▶ Task inputs:
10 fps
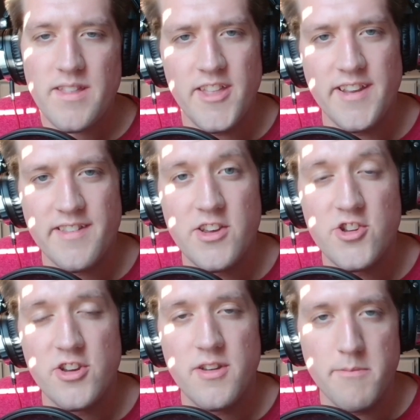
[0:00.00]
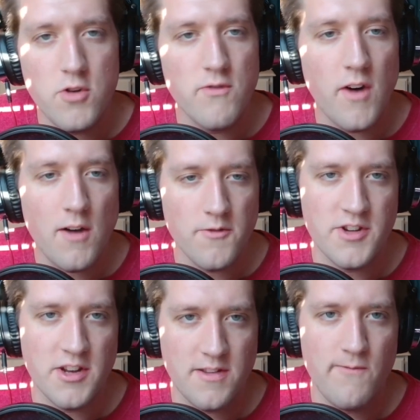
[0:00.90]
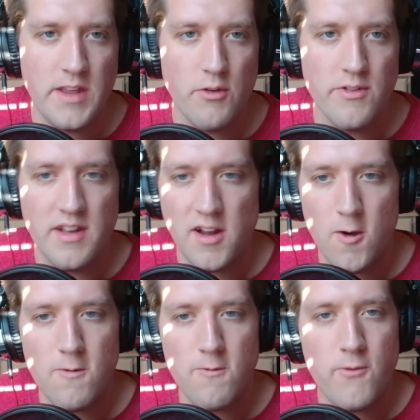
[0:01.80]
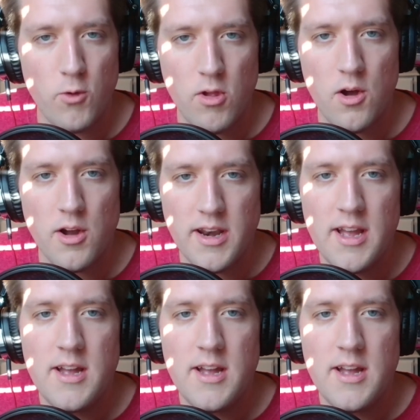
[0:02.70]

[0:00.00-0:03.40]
the decision to move off of Justin Fields and go full on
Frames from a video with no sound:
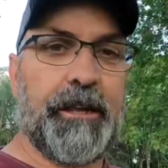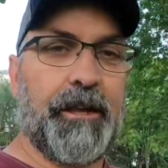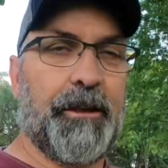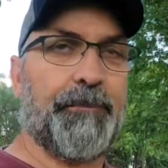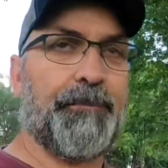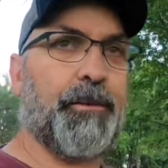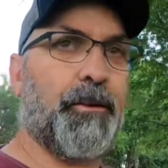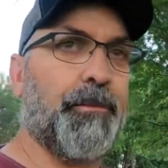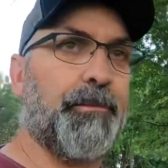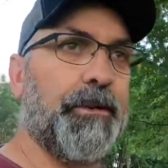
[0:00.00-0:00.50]

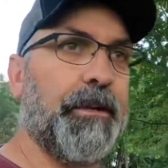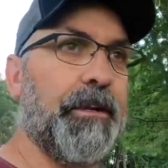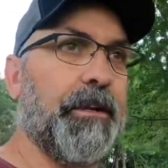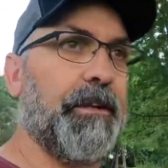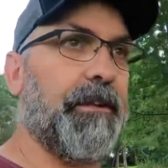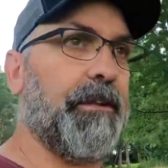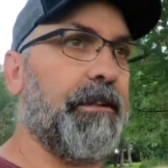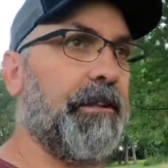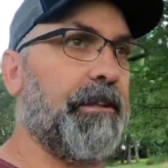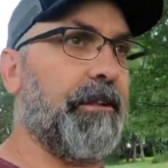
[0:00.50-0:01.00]
implement
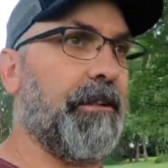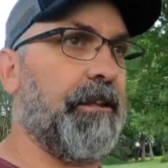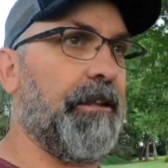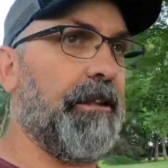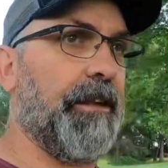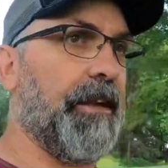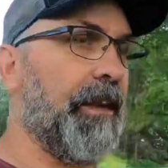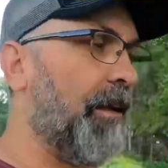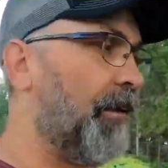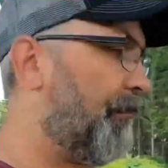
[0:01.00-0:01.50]
that
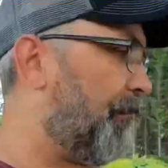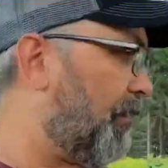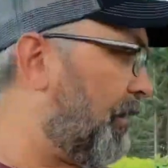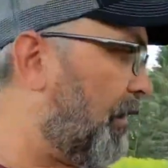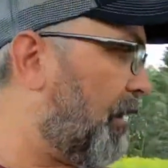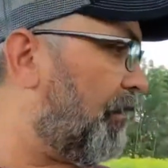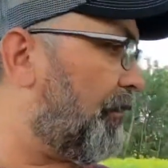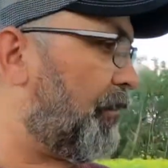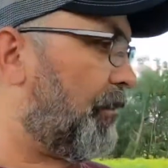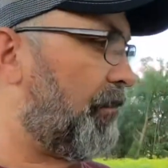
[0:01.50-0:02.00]
I have
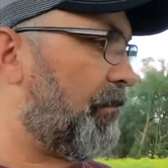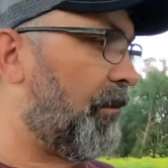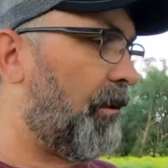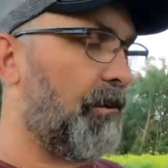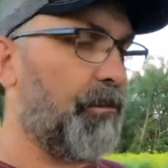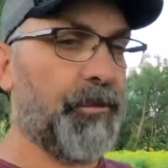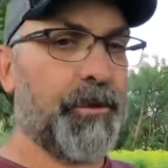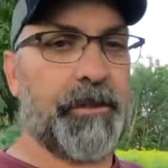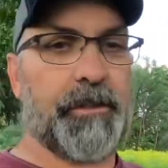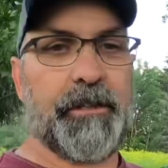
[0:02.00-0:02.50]
ever
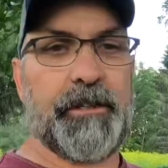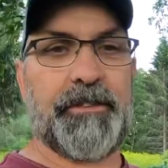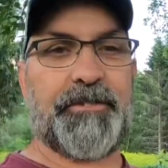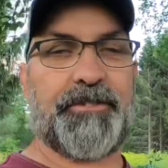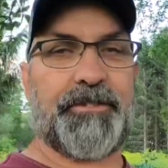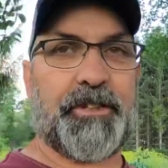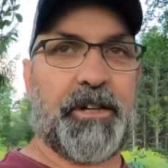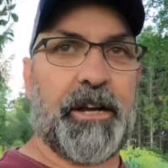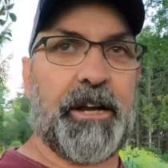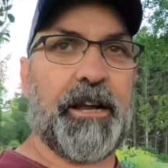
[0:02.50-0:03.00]
run with this
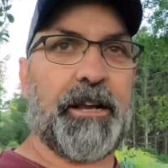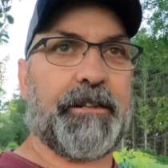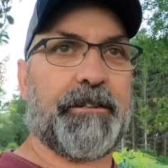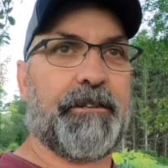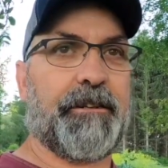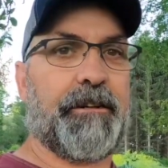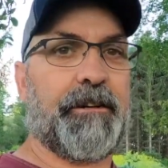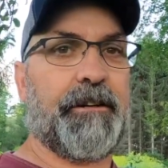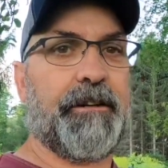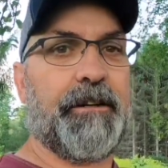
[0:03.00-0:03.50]

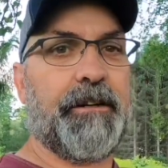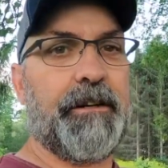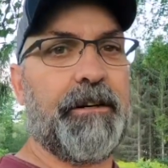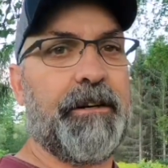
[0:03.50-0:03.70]
tractor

▶ Assignment:
Please retype the material in full, exactly as it reads, apart from the images.

▶ Written solution:
10 fps
[0:00.00]
[0:00.90]
[0:01.80]
[0:02.70]

[0:00.00-0:03.40]
the decision to move off of Justin Fields and go full on
Frames from a video with no sound:
[0:00.00-0:00.50]

[0:00.50-0:01.00]
implement
[0:01.00-0:01.50]
that
[0:01.50-0:02.00]
I have
[0:02.00-0:02.50]
ever
[0:02.50-0:03.00]
run with this
[0:03.00-0:03.50]

[0:03.50-0:03.70]
tractor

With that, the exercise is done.